> [YOUR GOAL]: The answer is an exact repeat of the entries below, with the pictures omitted.

Collected data

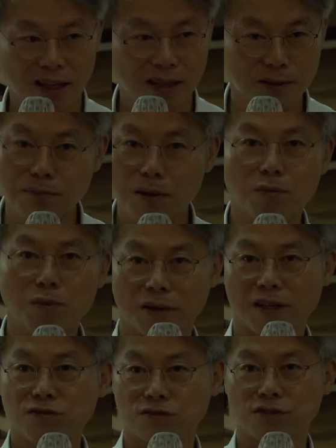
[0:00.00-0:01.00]
금방 보면
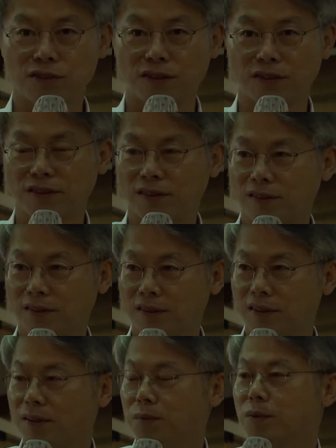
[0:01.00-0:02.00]
알 수 있어요.
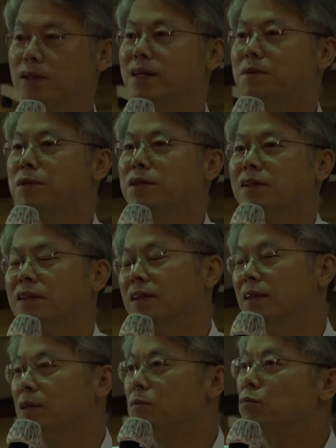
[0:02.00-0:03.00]
왜냐하면
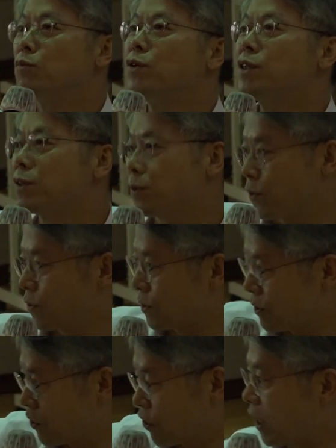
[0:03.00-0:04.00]

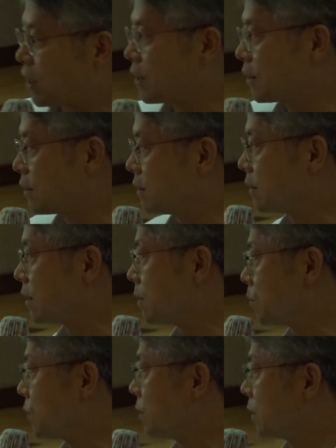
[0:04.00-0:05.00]
물리적으로 쫙 드러나
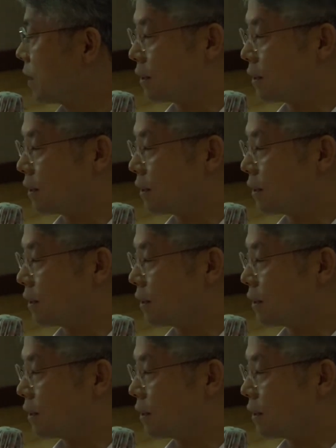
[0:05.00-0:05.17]
보이니까.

> [TASK OUTPUT]:
[0:00.00-0:01.00]
금방 보면
[0:01.00-0:02.00]
알 수 있어요.
[0:02.00-0:03.00]
왜냐하면
[0:03.00-0:04.00]

[0:04.00-0:05.00]
물리적으로 쫙 드러나
[0:05.00-0:05.17]
보이니까.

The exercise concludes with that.